BRIEF: Please copy every line of the material exactly.

DATA FOR PROCESSING:

··········

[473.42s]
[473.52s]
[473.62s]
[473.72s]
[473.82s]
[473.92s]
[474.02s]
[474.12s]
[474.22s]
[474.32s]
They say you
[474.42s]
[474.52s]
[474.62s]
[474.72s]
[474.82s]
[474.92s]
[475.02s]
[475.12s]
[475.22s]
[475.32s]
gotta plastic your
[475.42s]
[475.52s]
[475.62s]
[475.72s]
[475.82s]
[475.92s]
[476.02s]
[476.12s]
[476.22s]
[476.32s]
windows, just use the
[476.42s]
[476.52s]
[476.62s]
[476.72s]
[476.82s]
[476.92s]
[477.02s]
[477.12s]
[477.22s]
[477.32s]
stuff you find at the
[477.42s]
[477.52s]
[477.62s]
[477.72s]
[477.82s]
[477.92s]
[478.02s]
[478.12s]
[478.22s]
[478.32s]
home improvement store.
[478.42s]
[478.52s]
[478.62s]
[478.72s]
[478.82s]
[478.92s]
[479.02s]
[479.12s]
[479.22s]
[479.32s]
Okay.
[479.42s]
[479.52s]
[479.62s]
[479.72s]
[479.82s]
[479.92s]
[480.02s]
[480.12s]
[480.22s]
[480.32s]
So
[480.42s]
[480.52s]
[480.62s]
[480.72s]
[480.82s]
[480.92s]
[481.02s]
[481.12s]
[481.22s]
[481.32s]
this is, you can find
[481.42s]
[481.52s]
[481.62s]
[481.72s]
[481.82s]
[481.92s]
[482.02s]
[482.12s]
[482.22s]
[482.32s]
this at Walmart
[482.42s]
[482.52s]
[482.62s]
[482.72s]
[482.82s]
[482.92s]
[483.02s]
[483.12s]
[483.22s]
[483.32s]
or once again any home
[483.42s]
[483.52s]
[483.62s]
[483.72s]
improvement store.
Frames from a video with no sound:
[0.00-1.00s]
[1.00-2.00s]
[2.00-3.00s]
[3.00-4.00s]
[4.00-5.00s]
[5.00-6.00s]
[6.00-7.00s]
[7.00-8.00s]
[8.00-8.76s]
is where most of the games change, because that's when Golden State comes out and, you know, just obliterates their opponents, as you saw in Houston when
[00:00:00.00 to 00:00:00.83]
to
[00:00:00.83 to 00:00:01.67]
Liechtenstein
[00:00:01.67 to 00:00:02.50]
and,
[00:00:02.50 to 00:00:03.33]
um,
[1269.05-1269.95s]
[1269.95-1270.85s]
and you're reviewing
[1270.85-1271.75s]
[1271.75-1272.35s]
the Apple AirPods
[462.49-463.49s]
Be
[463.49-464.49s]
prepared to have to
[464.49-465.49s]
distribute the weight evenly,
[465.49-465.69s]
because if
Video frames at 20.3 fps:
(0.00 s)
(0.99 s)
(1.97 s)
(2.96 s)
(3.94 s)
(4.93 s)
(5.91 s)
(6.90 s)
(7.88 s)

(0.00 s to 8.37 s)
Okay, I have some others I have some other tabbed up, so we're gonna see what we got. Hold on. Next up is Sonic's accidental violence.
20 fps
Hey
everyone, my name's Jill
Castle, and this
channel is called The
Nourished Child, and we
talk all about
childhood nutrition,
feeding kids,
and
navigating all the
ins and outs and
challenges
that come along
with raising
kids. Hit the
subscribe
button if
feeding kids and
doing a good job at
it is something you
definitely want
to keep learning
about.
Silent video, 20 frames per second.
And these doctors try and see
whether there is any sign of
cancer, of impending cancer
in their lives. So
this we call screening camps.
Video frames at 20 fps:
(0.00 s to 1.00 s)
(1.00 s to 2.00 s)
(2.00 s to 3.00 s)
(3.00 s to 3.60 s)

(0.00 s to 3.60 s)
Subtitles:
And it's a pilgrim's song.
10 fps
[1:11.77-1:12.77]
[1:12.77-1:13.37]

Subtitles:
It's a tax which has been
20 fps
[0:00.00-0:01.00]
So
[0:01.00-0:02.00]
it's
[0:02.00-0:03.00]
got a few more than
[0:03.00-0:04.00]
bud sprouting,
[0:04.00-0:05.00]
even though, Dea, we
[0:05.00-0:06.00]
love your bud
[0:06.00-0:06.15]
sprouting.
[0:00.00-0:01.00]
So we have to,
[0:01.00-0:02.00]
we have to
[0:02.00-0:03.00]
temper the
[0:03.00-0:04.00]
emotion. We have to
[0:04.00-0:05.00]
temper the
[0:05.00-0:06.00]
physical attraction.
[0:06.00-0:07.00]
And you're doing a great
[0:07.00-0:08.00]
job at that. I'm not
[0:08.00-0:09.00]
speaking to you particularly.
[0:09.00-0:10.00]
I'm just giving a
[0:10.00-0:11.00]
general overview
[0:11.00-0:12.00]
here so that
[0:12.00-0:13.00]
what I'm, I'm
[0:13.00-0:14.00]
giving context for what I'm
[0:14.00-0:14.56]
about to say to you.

··········

OUTPUT FOR THIS TASK:
[473.42s]
[473.52s]
[473.62s]
[473.72s]
[473.82s]
[473.92s]
[474.02s]
[474.12s]
[474.22s]
[474.32s]
They say you
[474.42s]
[474.52s]
[474.62s]
[474.72s]
[474.82s]
[474.92s]
[475.02s]
[475.12s]
[475.22s]
[475.32s]
gotta plastic your
[475.42s]
[475.52s]
[475.62s]
[475.72s]
[475.82s]
[475.92s]
[476.02s]
[476.12s]
[476.22s]
[476.32s]
windows, just use the
[476.42s]
[476.52s]
[476.62s]
[476.72s]
[476.82s]
[476.92s]
[477.02s]
[477.12s]
[477.22s]
[477.32s]
stuff you find at the
[477.42s]
[477.52s]
[477.62s]
[477.72s]
[477.82s]
[477.92s]
[478.02s]
[478.12s]
[478.22s]
[478.32s]
home improvement store.
[478.42s]
[478.52s]
[478.62s]
[478.72s]
[478.82s]
[478.92s]
[479.02s]
[479.12s]
[479.22s]
[479.32s]
Okay.
[479.42s]
[479.52s]
[479.62s]
[479.72s]
[479.82s]
[479.92s]
[480.02s]
[480.12s]
[480.22s]
[480.32s]
So
[480.42s]
[480.52s]
[480.62s]
[480.72s]
[480.82s]
[480.92s]
[481.02s]
[481.12s]
[481.22s]
[481.32s]
this is, you can find
[481.42s]
[481.52s]
[481.62s]
[481.72s]
[481.82s]
[481.92s]
[482.02s]
[482.12s]
[482.22s]
[482.32s]
this at Walmart
[482.42s]
[482.52s]
[482.62s]
[482.72s]
[482.82s]
[482.92s]
[483.02s]
[483.12s]
[483.22s]
[483.32s]
or once again any home
[483.42s]
[483.52s]
[483.62s]
[483.72s]
improvement store.
Frames from a video with no sound:
[0.00-1.00s]
[1.00-2.00s]
[2.00-3.00s]
[3.00-4.00s]
[4.00-5.00s]
[5.00-6.00s]
[6.00-7.00s]
[7.00-8.00s]
[8.00-8.76s]
is where most of the games change, because that's when Golden State comes out and, you know, just obliterates their opponents, as you saw in Houston when
[00:00:00.00 to 00:00:00.83]
to
[00:00:00.83 to 00:00:01.67]
Liechtenstein
[00:00:01.67 to 00:00:02.50]
and,
[00:00:02.50 to 00:00:03.33]
um,
[1269.05-1269.95s]
[1269.95-1270.85s]
and you're reviewing
[1270.85-1271.75s]
[1271.75-1272.35s]
the Apple AirPods
[462.49-463.49s]
Be
[463.49-464.49s]
prepared to have to
[464.49-465.49s]
distribute the weight evenly,
[465.49-465.69s]
because if
Video frames at 20.3 fps:
(0.00 s)
(0.99 s)
(1.97 s)
(2.96 s)
(3.94 s)
(4.93 s)
(5.91 s)
(6.90 s)
(7.88 s)

(0.00 s to 8.37 s)
Okay, I have some others I have some other tabbed up, so we're gonna see what we got. Hold on. Next up is Sonic's accidental violence.
20 fps
Hey
everyone, my name's Jill
Castle, and this
channel is called The
Nourished Child, and we
talk all about
childhood nutrition,
feeding kids,
and
navigating all the
ins and outs and
challenges
that come along
with raising
kids. Hit the
subscribe
button if
feeding kids and
doing a good job at
it is something you
definitely want
to keep learning
about.
Silent video, 20 frames per second.
And these doctors try and see
whether there is any sign of
cancer, of impending cancer
in their lives. So
this we call screening camps.
Video frames at 20 fps:
(0.00 s to 1.00 s)
(1.00 s to 2.00 s)
(2.00 s to 3.00 s)
(3.00 s to 3.60 s)

(0.00 s to 3.60 s)
Subtitles:
And it's a pilgrim's song.
10 fps
[1:11.77-1:12.77]
[1:12.77-1:13.37]

Subtitles:
It's a tax which has been
20 fps
[0:00.00-0:01.00]
So
[0:01.00-0:02.00]
it's
[0:02.00-0:03.00]
got a few more than
[0:03.00-0:04.00]
bud sprouting,
[0:04.00-0:05.00]
even though, Dea, we
[0:05.00-0:06.00]
love your bud
[0:06.00-0:06.15]
sprouting.
[0:00.00-0:01.00]
So we have to,
[0:01.00-0:02.00]
we have to
[0:02.00-0:03.00]
temper the
[0:03.00-0:04.00]
emotion. We have to
[0:04.00-0:05.00]
temper the
[0:05.00-0:06.00]
physical attraction.
[0:06.00-0:07.00]
And you're doing a great
[0:07.00-0:08.00]
job at that. I'm not
[0:08.00-0:09.00]
speaking to you particularly.
[0:09.00-0:10.00]
I'm just giving a
[0:10.00-0:11.00]
general overview
[0:11.00-0:12.00]
here so that
[0:12.00-0:13.00]
what I'm, I'm
[0:13.00-0:14.00]
giving context for what I'm
[0:14.00-0:14.56]
about to say to you.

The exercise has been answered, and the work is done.